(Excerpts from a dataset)
*** Block opens ***

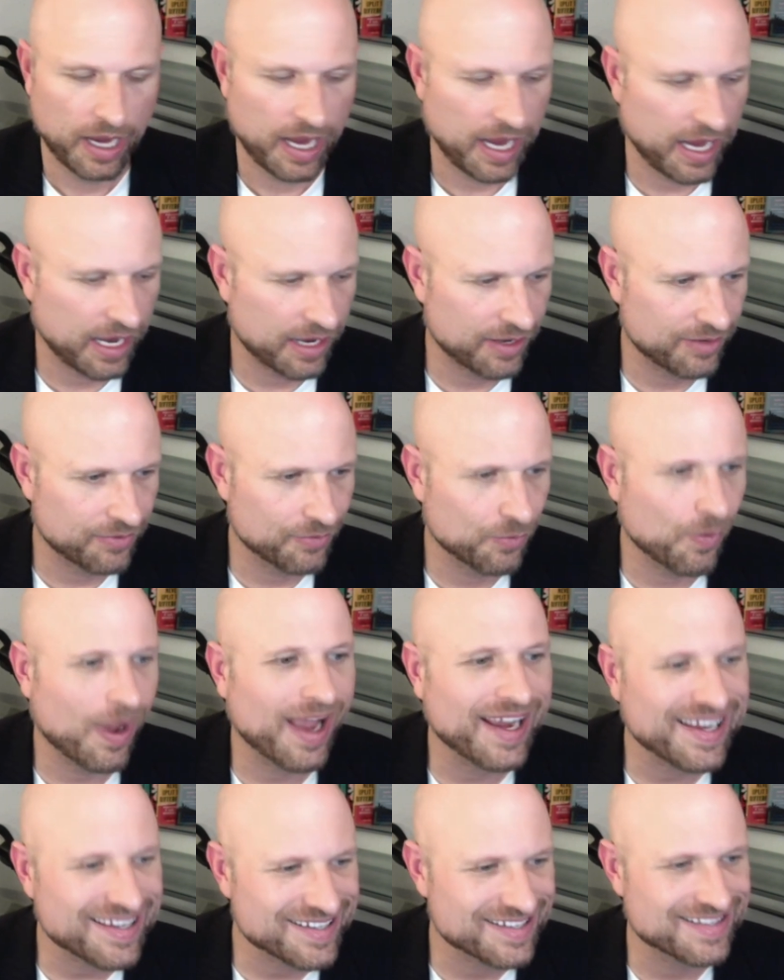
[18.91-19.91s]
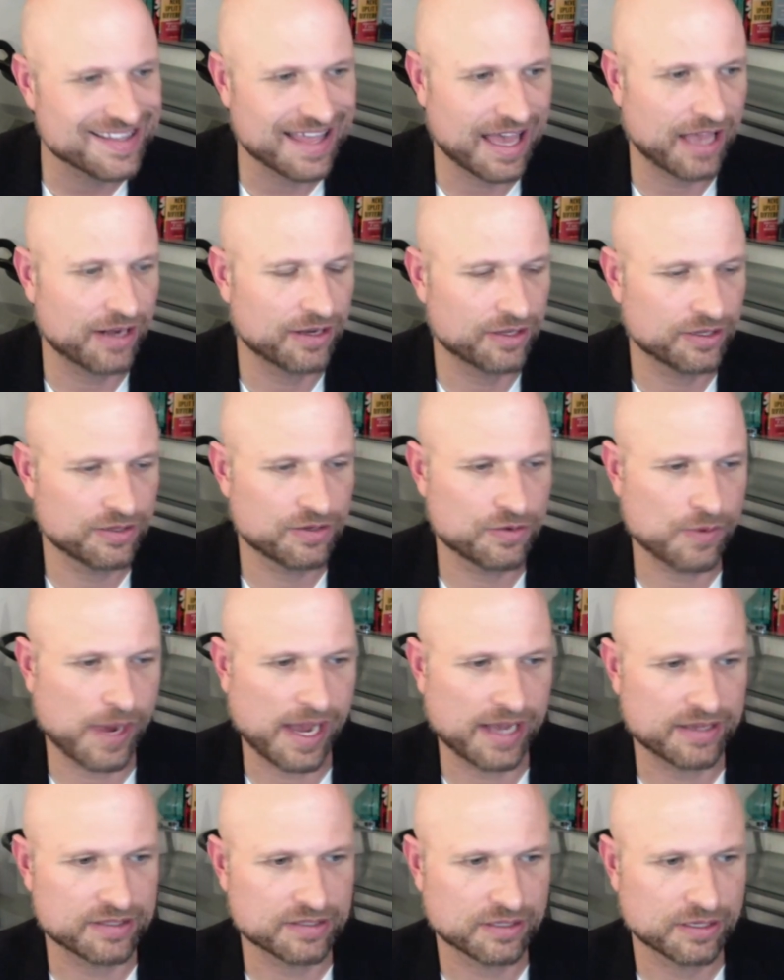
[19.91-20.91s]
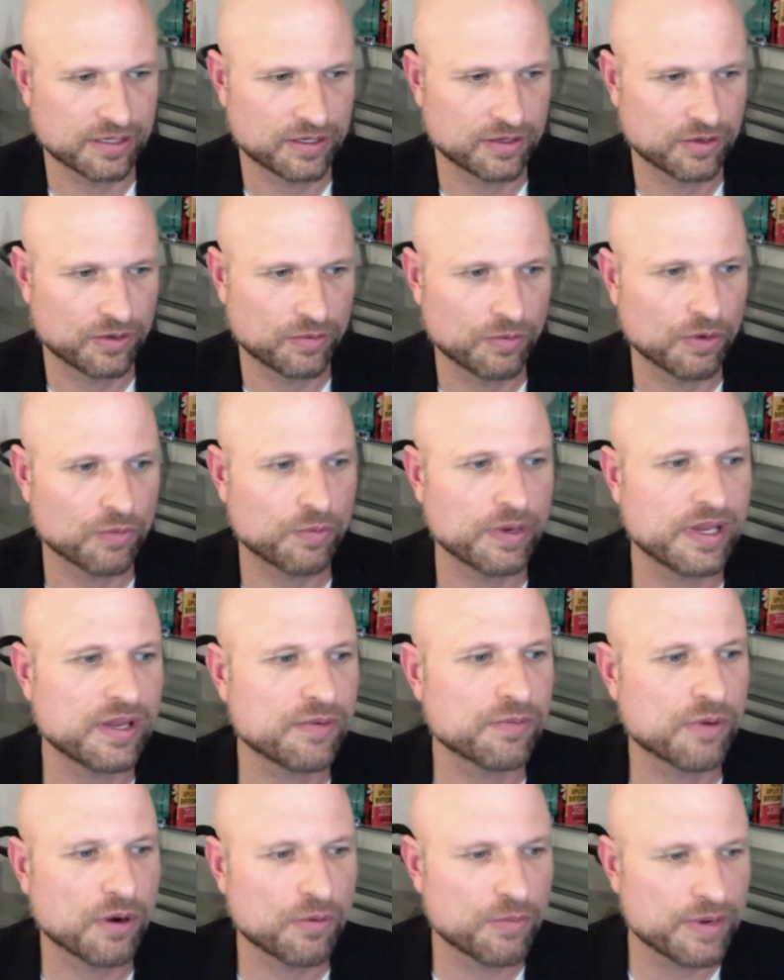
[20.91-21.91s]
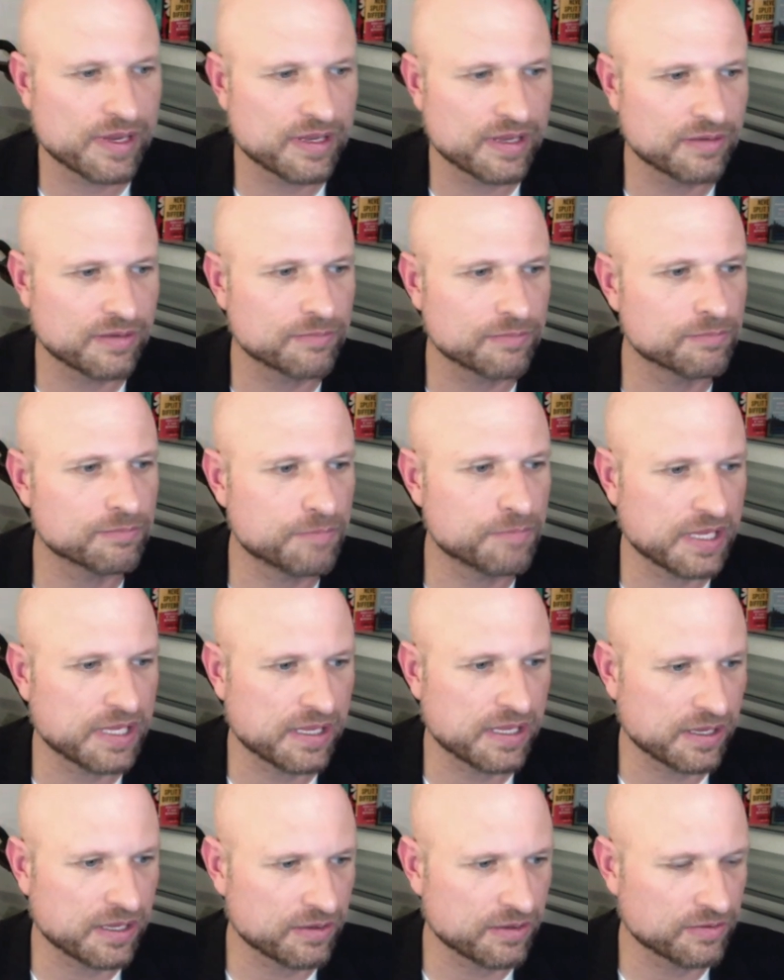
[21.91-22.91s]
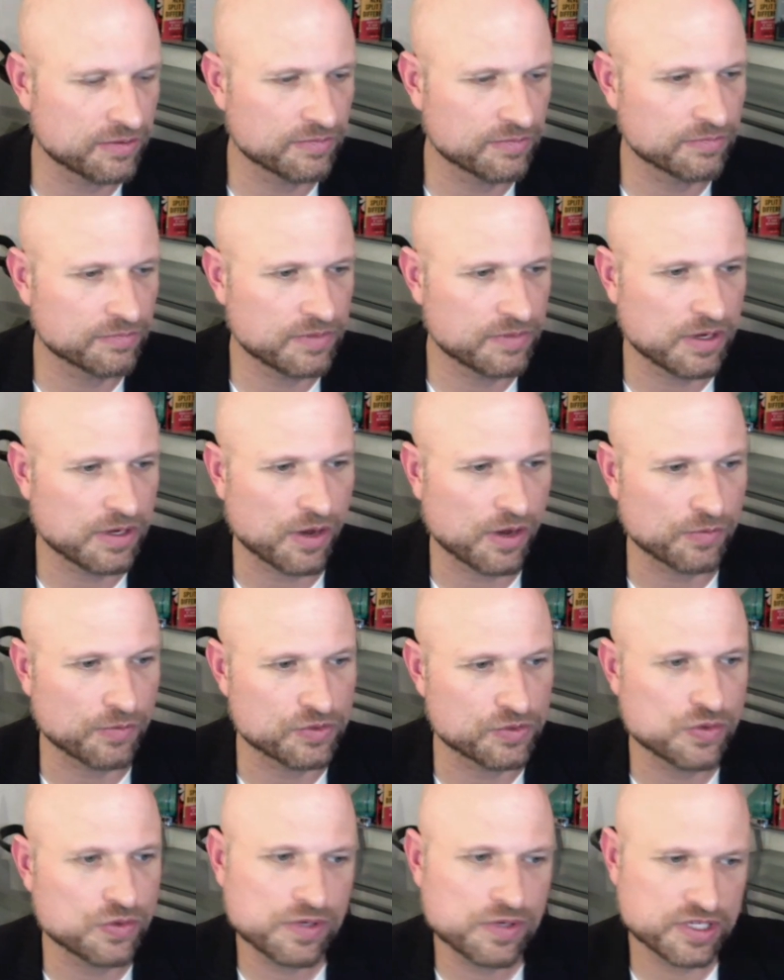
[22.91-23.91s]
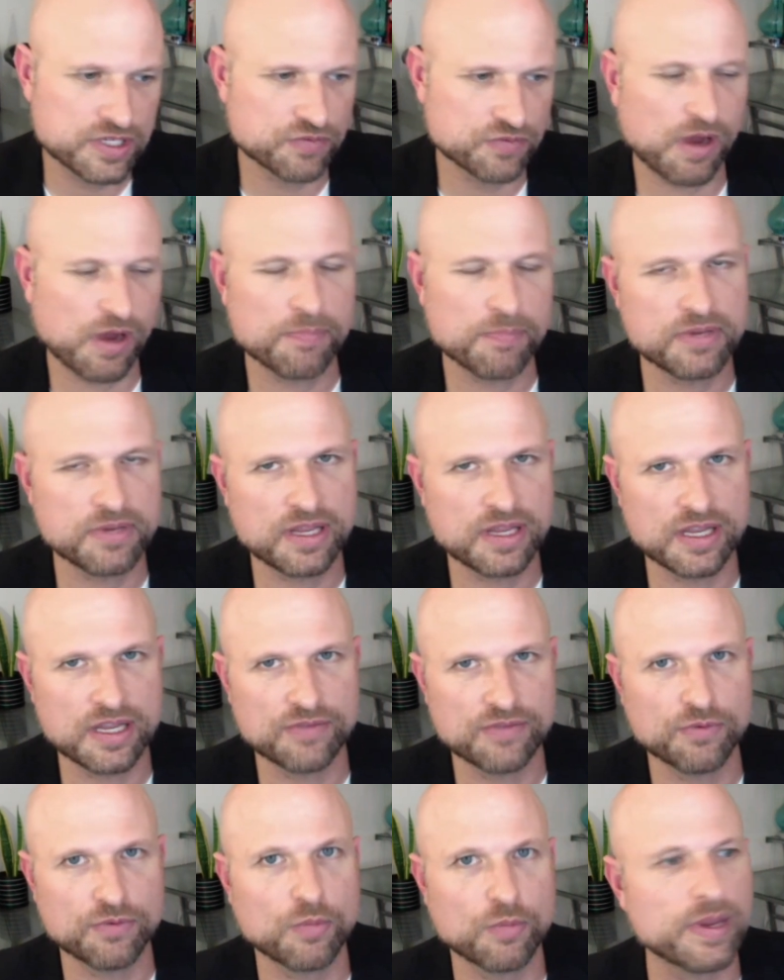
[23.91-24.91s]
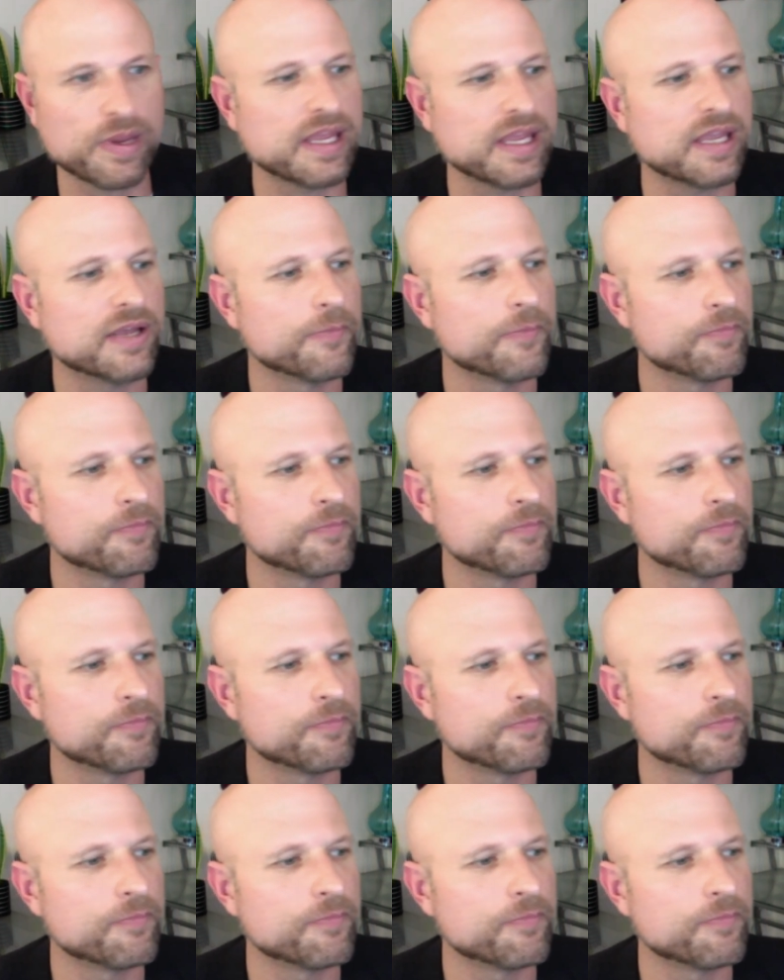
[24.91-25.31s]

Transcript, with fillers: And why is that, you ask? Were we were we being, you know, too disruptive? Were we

*** Block closes ***

▸ **Problem requirements**
The required output is every line of the data above, set down exactly and stripped of pictures.

▸ **Response below**
[18.91-19.91s]
[19.91-20.91s]
[20.91-21.91s]
[21.91-22.91s]
[22.91-23.91s]
[23.91-24.91s]
[24.91-25.31s]

Transcript, with fillers: And why is that, you ask? Were we were we being, you know, too disruptive? Were we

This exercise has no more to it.